[Saved entries]
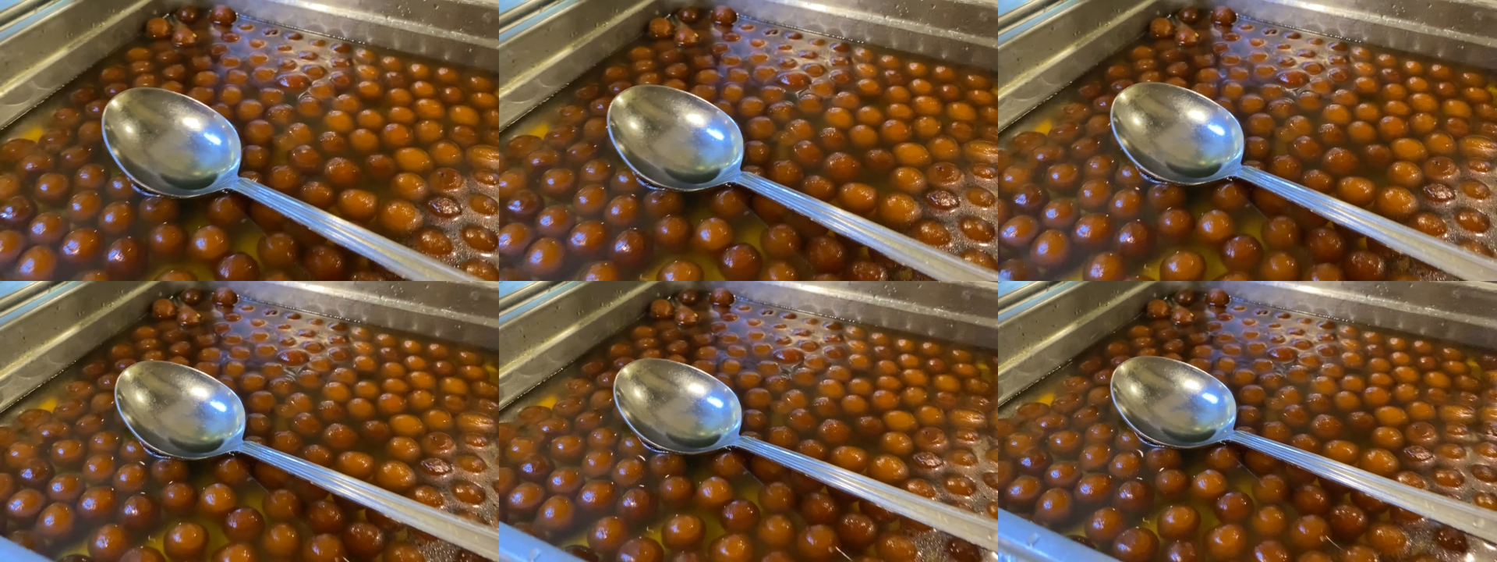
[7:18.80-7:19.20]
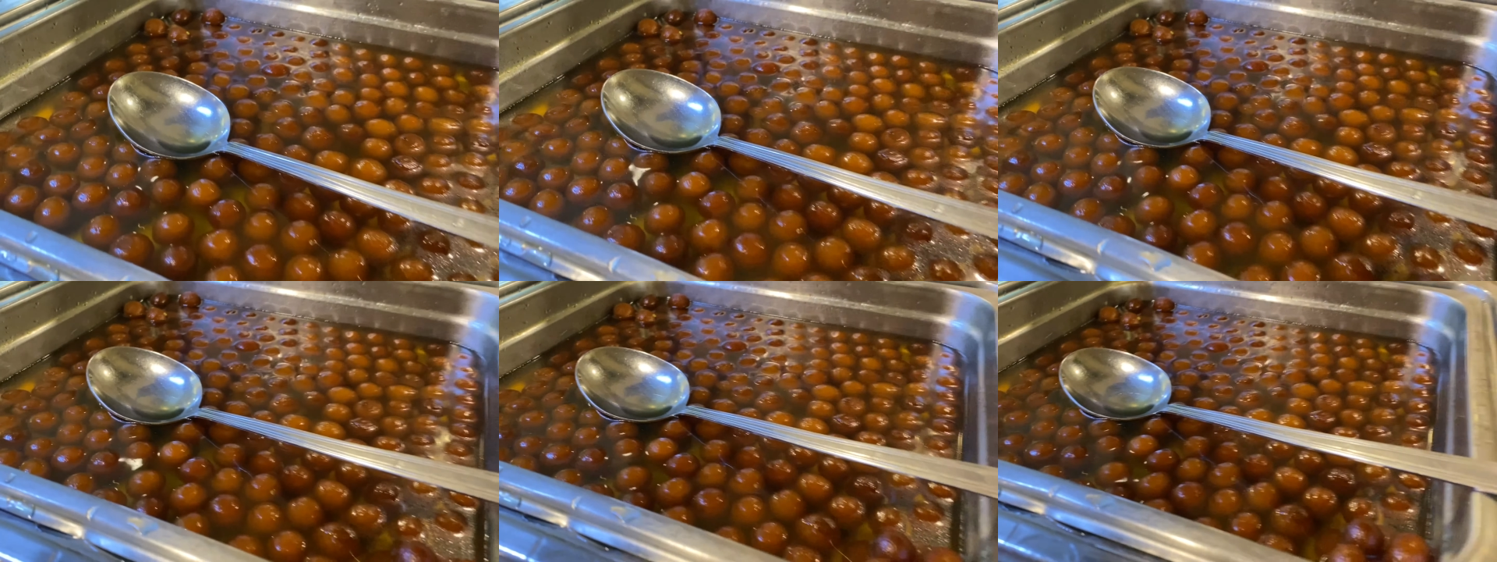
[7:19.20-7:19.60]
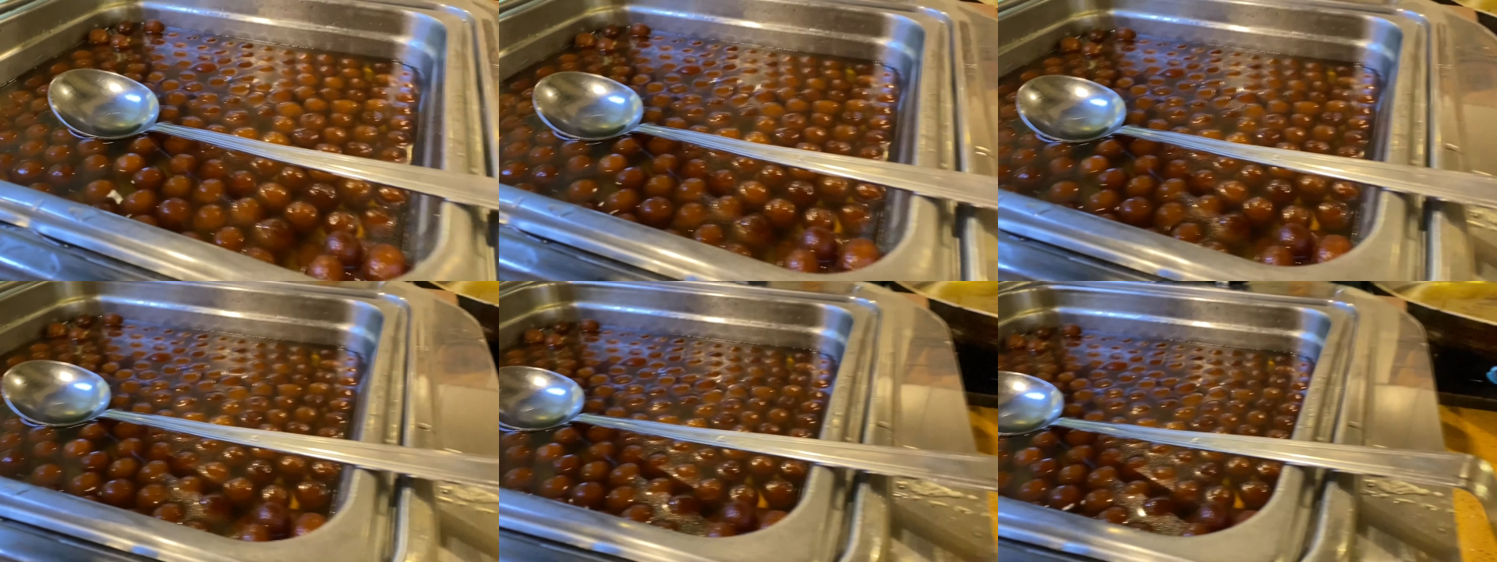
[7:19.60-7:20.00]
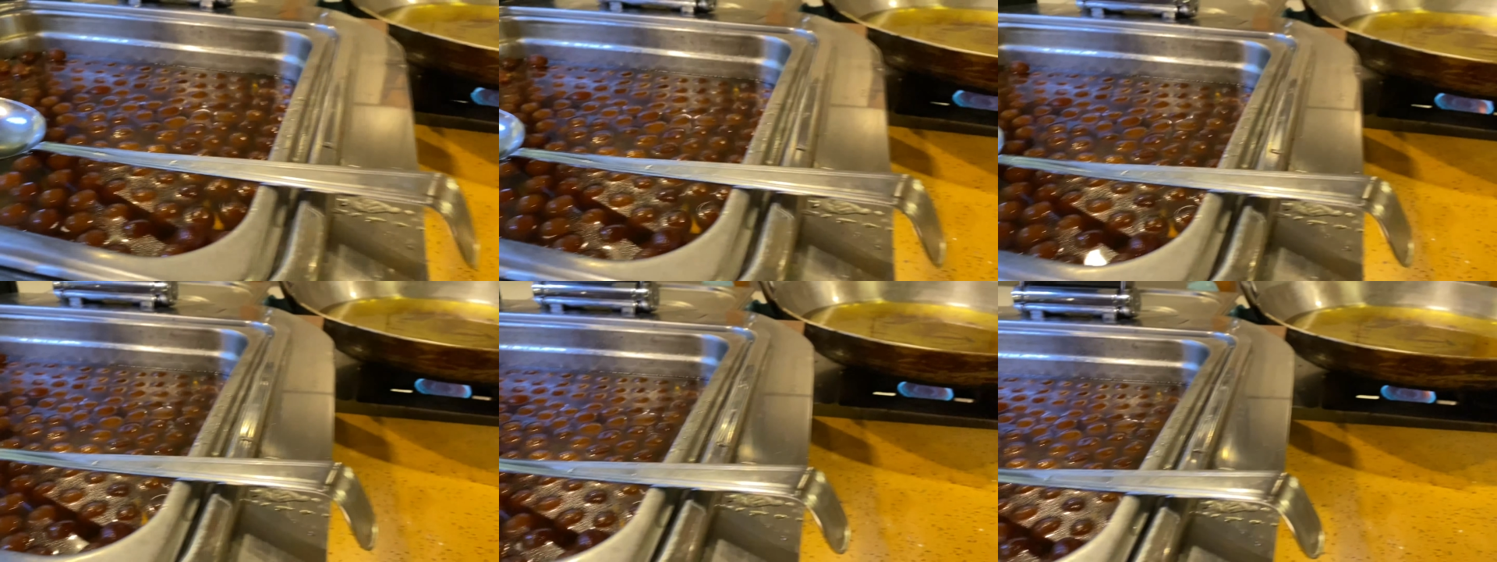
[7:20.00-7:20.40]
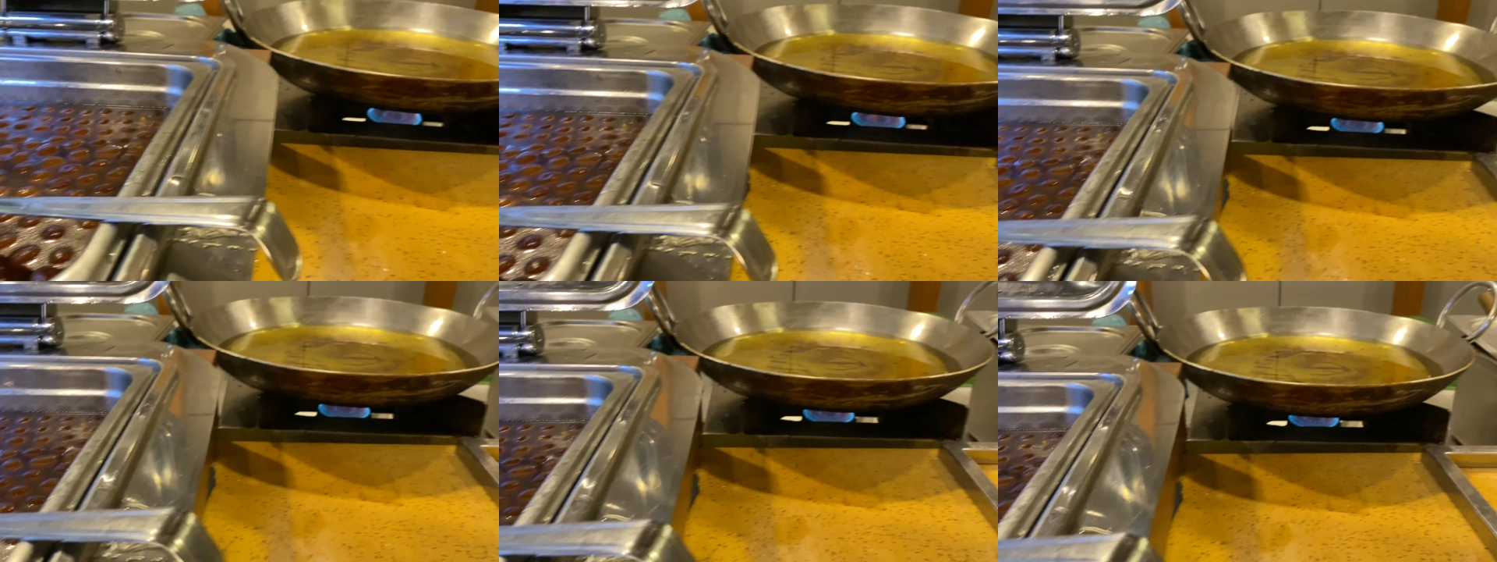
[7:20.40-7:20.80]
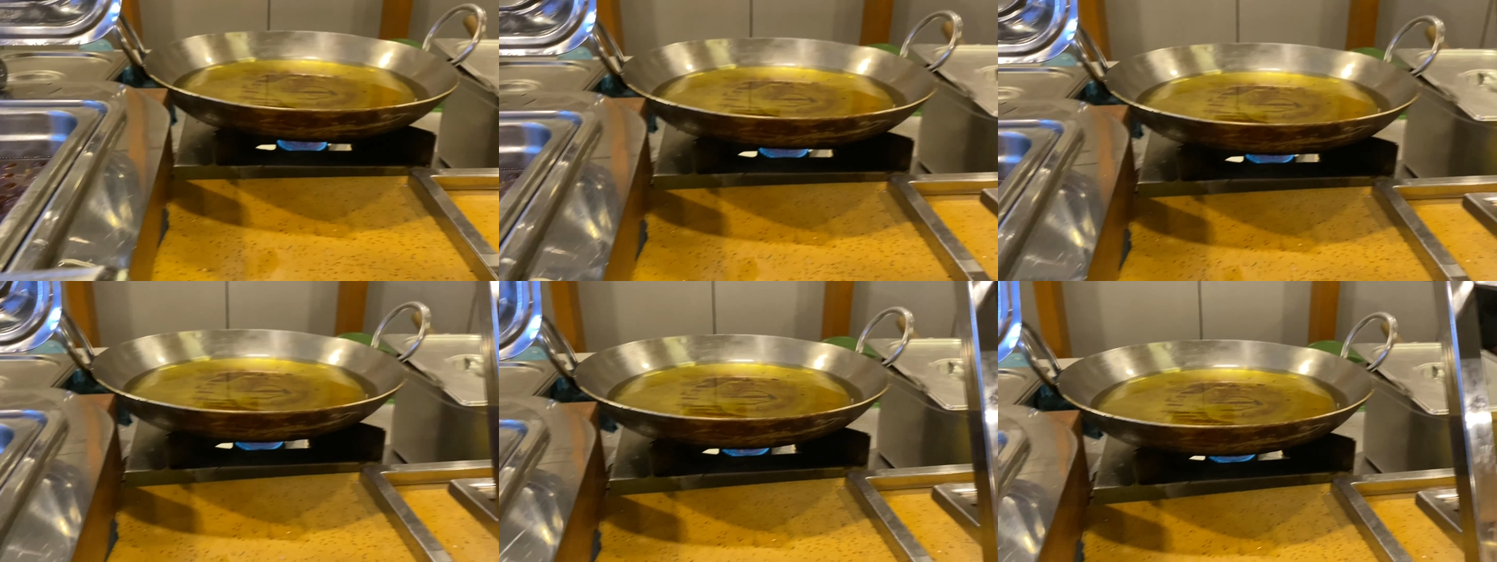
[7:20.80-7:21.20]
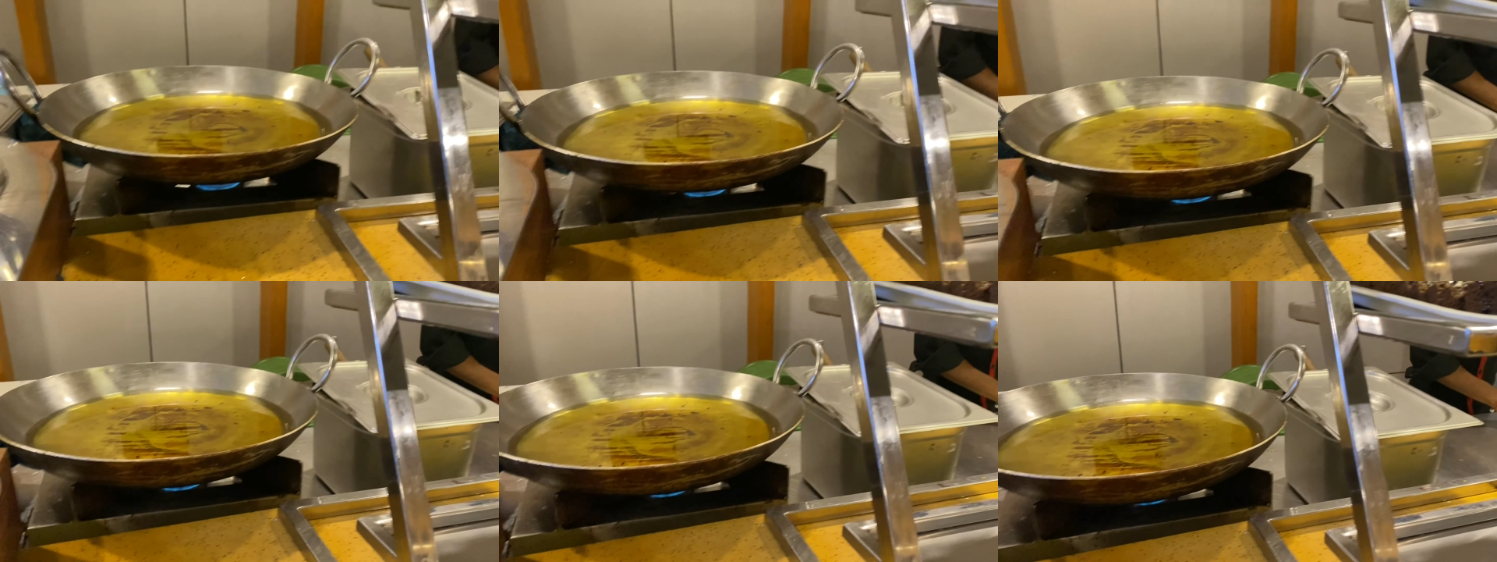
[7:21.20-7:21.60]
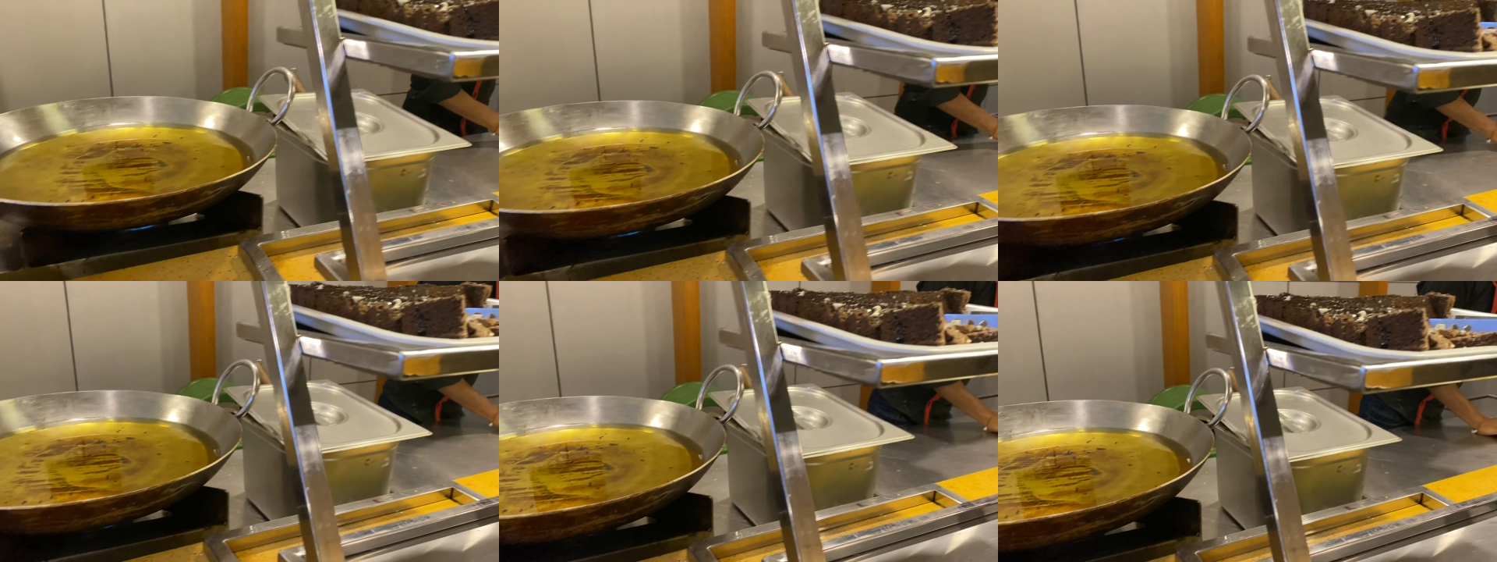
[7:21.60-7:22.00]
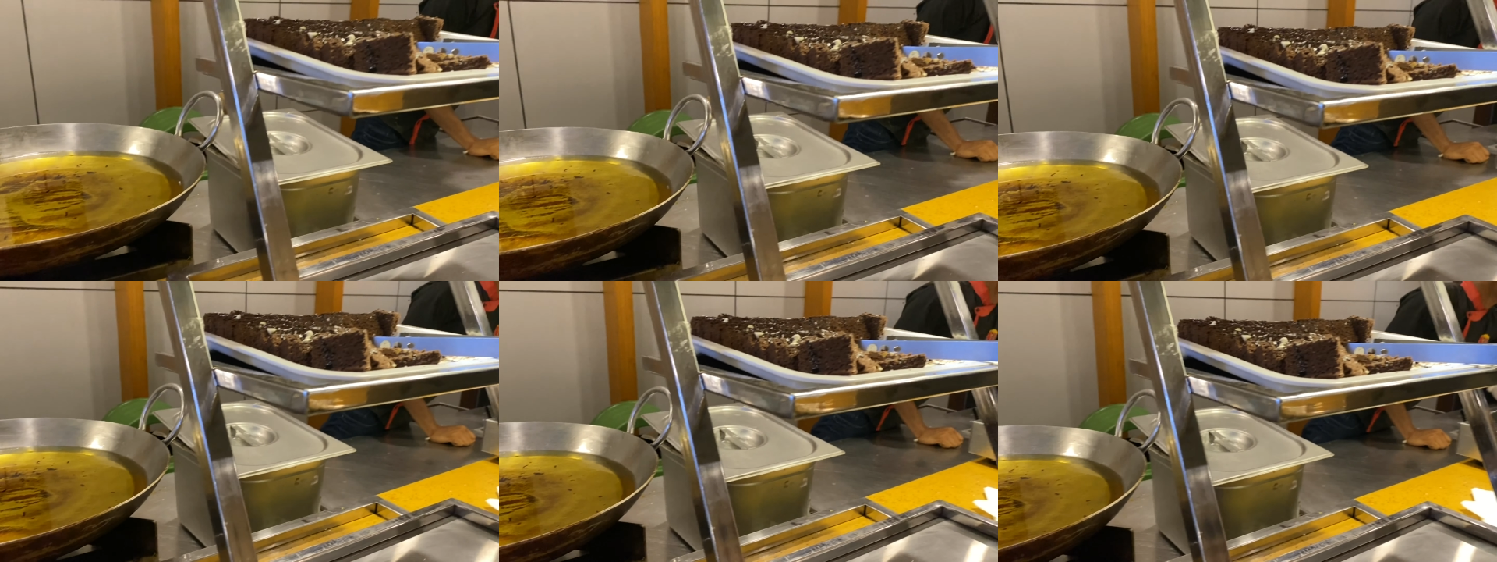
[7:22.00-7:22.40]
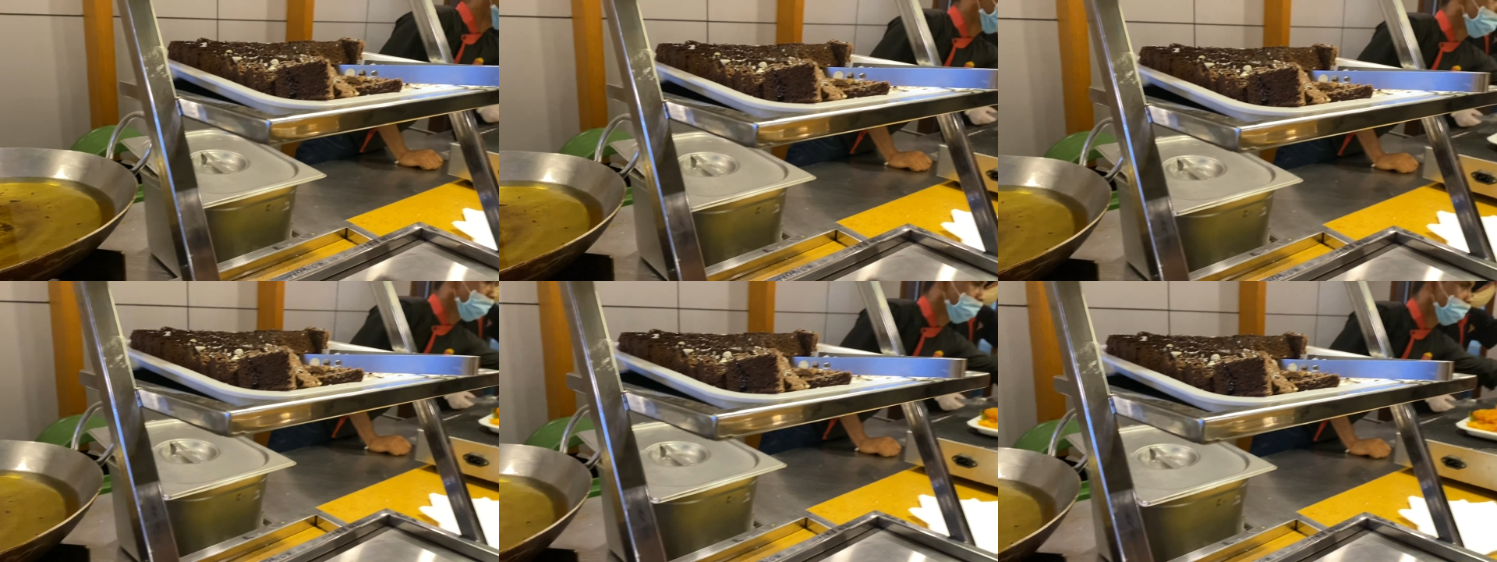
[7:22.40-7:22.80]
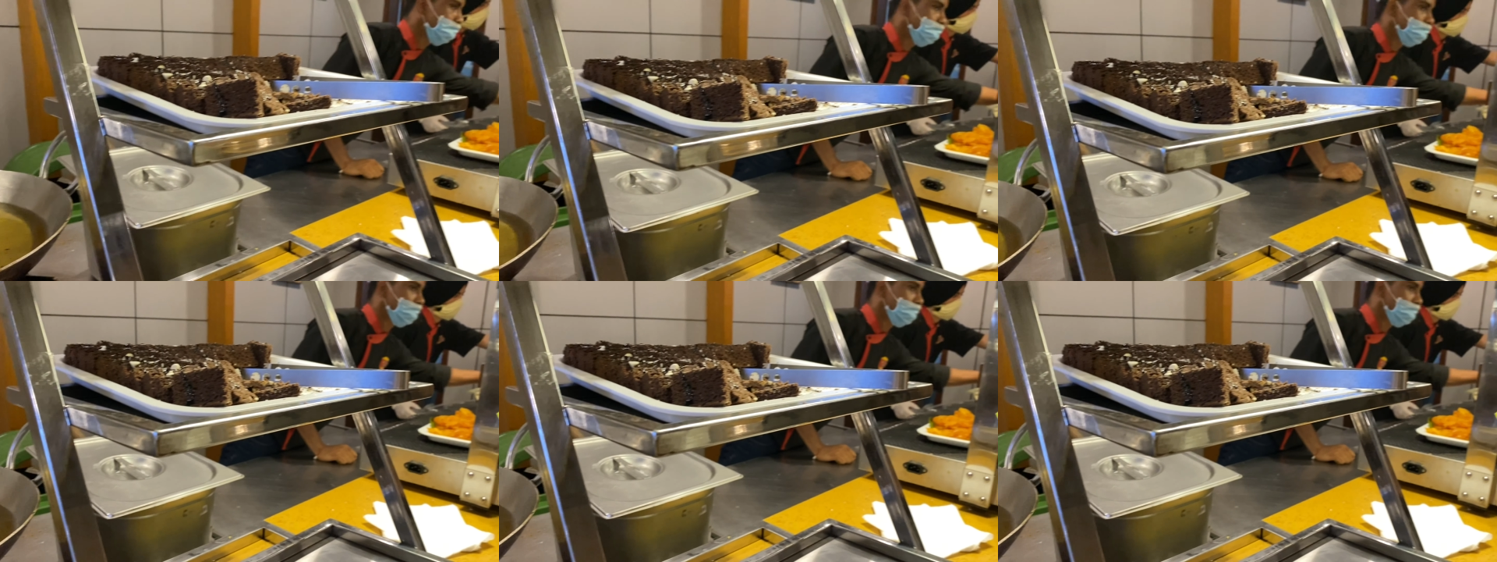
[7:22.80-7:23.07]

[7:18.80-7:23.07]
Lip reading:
(no speaker visible)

▶ [Directions for this task] Without any pictures, reproduce exactly the lines from the line that contains "[7:19.60-7:20.00]" to the end of the entries above, both ends included.

▶ [Written solution]
[7:19.60-7:20.00]
[7:20.00-7:20.40]
[7:20.40-7:20.80]
[7:20.80-7:21.20]
[7:21.20-7:21.60]
[7:21.60-7:22.00]
[7:22.00-7:22.40]
[7:22.40-7:22.80]
[7:22.80-7:23.07]

[7:18.80-7:23.07]
Lip reading:
(no speaker visible)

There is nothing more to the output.